• **EXERCISE**: For this exercise, reproduce the entries below exactly, but only from the line containing "[00:10:28.73 to 00:10:29.21]" through the line containing "[00:10:31.61 to 00:10:32.09]", both included.

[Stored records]
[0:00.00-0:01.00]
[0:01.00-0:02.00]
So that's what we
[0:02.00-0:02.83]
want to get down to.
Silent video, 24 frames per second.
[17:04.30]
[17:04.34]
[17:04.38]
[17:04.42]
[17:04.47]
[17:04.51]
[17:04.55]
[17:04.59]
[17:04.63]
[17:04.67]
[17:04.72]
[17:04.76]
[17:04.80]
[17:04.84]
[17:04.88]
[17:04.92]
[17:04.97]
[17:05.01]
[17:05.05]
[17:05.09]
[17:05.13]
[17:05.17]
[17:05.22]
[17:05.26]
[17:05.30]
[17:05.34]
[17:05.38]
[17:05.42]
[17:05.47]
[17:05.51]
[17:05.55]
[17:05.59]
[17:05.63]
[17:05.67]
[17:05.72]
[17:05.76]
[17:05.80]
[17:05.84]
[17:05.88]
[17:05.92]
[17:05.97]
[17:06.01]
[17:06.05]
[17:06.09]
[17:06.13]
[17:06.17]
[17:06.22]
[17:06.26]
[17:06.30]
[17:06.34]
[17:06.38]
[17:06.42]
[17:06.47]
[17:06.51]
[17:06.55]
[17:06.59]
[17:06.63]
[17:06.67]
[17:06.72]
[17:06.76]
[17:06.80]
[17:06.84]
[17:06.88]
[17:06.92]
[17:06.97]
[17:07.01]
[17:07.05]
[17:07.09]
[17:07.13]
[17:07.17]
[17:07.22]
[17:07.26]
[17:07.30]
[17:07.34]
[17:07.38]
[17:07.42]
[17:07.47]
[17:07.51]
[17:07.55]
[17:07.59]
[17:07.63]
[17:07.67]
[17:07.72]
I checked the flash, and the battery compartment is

==

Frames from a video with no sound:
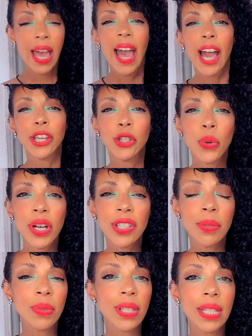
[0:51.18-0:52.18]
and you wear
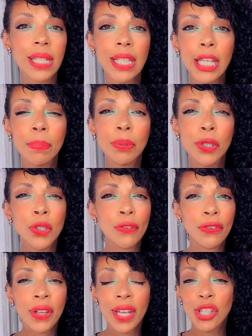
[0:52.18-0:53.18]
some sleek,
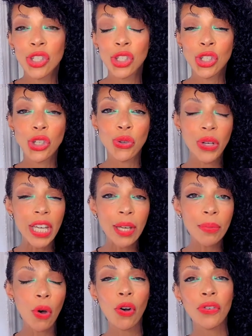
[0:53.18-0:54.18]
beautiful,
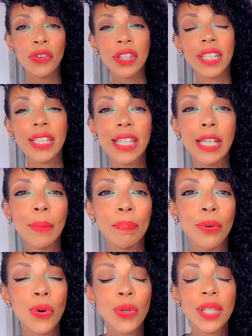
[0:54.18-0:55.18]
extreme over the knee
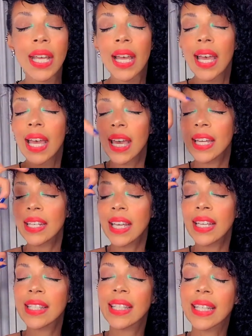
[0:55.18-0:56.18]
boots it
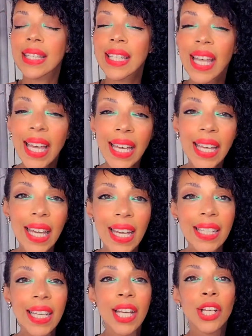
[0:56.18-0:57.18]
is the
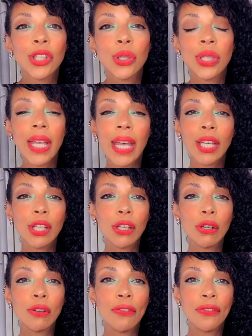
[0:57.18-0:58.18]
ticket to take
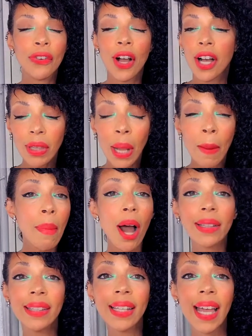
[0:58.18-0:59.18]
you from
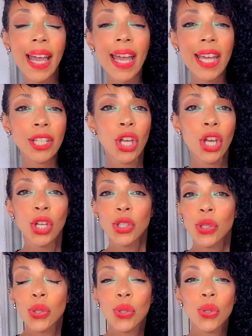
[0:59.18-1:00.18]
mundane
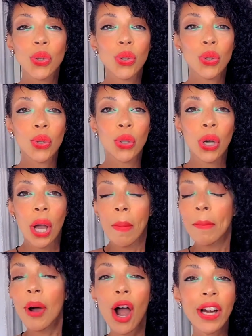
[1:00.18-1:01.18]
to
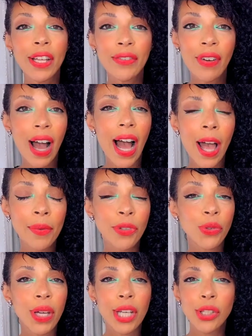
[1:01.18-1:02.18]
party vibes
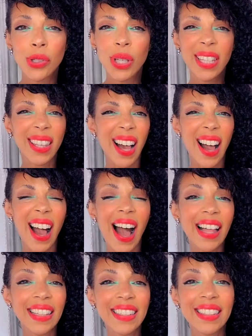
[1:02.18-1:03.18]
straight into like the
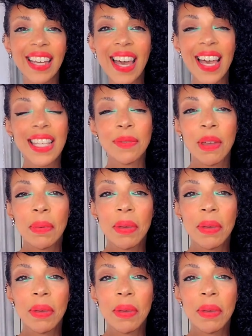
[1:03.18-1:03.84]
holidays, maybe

---

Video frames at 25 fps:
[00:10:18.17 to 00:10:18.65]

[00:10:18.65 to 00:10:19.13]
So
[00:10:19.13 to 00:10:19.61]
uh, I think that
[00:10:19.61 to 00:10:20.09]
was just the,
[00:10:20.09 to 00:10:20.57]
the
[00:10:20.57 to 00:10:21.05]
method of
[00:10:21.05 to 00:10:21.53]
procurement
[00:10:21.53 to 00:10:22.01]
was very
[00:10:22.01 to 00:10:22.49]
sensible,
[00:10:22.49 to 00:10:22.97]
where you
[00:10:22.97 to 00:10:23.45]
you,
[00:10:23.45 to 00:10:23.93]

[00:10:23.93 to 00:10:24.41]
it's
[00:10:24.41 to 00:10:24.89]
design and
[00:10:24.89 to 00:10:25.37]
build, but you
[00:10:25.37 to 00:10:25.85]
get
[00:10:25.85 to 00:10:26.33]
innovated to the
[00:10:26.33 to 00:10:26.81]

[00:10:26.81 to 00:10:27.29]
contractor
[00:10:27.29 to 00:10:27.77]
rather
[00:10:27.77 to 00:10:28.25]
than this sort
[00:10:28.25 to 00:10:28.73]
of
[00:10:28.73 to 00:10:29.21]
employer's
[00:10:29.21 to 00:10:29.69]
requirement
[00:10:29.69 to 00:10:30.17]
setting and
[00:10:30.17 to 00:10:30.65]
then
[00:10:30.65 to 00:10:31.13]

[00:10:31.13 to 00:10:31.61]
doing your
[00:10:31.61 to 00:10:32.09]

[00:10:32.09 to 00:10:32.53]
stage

• **SOLUTION TO THIS TASK**:
[00:10:28.73 to 00:10:29.21]
employer's
[00:10:29.21 to 00:10:29.69]
requirement
[00:10:29.69 to 00:10:30.17]
setting and
[00:10:30.17 to 00:10:30.65]
then
[00:10:30.65 to 00:10:31.13]

[00:10:31.13 to 00:10:31.61]
doing your
[00:10:31.61 to 00:10:32.09]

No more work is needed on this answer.